Task to carry out. Please start at the first line of the records beneath and quote each line exactly, ending with the line containing "Transcript, with fillers: So".

*** Opening of Dataset extract ***

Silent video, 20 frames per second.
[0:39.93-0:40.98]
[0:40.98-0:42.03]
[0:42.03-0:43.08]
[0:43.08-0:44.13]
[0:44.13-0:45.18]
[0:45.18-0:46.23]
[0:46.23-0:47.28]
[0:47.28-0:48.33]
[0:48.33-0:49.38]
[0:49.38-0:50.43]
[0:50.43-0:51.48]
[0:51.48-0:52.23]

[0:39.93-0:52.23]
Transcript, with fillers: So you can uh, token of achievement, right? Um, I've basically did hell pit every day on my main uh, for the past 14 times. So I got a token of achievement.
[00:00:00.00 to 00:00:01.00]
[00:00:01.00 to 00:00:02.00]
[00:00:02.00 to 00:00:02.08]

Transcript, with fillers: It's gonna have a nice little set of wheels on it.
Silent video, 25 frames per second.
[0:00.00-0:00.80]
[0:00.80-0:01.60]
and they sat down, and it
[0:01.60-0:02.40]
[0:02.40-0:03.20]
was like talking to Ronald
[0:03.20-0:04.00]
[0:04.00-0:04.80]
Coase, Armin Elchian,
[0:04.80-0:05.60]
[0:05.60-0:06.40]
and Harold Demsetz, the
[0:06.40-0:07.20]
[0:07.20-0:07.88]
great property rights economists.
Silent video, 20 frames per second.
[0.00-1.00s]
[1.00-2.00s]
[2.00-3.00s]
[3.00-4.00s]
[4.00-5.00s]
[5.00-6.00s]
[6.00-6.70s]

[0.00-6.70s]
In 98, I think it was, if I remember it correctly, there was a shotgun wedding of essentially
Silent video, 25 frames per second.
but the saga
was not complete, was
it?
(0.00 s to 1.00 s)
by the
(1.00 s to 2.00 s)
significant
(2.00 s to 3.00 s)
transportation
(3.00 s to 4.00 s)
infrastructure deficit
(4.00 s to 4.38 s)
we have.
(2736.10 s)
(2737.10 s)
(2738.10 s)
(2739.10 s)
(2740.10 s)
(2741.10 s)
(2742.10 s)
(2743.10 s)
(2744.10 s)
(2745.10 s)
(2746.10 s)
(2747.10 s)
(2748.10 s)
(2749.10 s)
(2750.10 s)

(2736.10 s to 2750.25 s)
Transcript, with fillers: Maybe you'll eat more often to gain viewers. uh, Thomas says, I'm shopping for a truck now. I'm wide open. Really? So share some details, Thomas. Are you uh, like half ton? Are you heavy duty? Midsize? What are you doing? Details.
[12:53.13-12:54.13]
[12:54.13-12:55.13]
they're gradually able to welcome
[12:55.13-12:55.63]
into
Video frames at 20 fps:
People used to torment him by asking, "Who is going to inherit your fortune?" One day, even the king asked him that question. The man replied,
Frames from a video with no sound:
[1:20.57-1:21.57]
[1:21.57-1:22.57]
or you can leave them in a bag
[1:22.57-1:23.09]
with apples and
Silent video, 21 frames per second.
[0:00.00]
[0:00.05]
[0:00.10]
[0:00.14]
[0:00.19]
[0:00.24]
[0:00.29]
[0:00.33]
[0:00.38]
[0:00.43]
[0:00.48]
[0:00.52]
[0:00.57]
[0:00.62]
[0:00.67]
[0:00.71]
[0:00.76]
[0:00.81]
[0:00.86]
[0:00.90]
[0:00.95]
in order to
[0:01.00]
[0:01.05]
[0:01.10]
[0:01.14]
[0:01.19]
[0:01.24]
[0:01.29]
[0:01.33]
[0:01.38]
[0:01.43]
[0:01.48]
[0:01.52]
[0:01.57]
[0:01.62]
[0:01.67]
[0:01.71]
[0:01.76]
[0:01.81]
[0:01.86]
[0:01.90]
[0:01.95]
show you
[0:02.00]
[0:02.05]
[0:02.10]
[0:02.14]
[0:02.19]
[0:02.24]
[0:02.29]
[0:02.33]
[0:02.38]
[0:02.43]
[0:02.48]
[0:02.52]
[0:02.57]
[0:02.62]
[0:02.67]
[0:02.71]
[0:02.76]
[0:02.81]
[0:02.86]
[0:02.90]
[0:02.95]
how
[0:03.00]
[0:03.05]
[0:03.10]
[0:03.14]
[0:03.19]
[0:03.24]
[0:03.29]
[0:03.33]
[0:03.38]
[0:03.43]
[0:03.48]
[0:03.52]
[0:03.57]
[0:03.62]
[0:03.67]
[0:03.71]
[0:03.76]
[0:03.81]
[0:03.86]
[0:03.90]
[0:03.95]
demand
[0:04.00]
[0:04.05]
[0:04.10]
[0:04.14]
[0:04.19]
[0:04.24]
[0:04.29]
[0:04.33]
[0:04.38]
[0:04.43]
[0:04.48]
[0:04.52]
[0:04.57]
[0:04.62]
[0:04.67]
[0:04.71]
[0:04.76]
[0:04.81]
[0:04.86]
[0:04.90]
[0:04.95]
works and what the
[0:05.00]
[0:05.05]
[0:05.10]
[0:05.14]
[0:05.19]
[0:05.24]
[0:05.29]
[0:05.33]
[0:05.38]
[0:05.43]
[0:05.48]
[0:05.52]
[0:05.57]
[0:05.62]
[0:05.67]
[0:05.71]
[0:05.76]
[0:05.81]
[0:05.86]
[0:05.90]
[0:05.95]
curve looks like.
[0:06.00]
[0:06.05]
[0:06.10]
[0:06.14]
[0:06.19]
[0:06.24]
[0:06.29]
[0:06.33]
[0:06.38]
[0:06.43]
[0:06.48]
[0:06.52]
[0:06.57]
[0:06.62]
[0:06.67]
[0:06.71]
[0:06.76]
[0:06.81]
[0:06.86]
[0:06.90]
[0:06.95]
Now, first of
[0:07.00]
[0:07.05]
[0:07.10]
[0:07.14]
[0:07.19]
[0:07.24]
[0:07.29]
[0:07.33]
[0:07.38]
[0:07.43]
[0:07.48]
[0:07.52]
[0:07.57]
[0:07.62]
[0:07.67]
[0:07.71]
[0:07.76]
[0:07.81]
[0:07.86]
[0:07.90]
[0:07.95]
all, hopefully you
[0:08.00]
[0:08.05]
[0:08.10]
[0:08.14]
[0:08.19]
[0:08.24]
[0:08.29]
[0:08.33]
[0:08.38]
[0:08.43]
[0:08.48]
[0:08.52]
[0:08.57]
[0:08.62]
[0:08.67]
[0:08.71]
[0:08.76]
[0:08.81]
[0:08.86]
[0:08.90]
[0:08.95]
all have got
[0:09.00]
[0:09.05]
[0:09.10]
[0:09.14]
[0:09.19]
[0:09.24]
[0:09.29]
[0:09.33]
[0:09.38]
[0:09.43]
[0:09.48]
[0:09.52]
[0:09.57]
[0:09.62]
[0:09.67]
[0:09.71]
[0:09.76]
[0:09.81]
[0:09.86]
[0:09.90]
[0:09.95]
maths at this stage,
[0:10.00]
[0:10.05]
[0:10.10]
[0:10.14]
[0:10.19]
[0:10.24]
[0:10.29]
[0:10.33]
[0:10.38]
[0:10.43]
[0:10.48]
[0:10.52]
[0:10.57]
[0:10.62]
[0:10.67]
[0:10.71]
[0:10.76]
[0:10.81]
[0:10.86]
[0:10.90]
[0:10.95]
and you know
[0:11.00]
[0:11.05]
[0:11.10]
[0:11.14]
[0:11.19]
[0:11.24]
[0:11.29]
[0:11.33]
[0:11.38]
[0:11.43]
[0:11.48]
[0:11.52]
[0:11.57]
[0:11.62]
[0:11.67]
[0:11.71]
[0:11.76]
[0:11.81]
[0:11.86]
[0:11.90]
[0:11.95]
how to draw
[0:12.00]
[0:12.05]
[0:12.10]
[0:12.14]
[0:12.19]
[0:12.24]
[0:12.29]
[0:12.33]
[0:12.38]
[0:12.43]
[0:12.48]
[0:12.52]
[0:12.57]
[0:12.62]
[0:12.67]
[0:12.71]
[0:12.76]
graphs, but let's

*** Close of Dataset extract ***

Answer to the problem.
Silent video, 20 frames per second.
[0:39.93-0:40.98]
[0:40.98-0:42.03]
[0:42.03-0:43.08]
[0:43.08-0:44.13]
[0:44.13-0:45.18]
[0:45.18-0:46.23]
[0:46.23-0:47.28]
[0:47.28-0:48.33]
[0:48.33-0:49.38]
[0:49.38-0:50.43]
[0:50.43-0:51.48]
[0:51.48-0:52.23]

[0:39.93-0:52.23]
Transcript, with fillers: So you can uh, token of achievement, right? Um, I've basically did hell pit every day on my main uh, for the past 14 times. So I got a token of achievement.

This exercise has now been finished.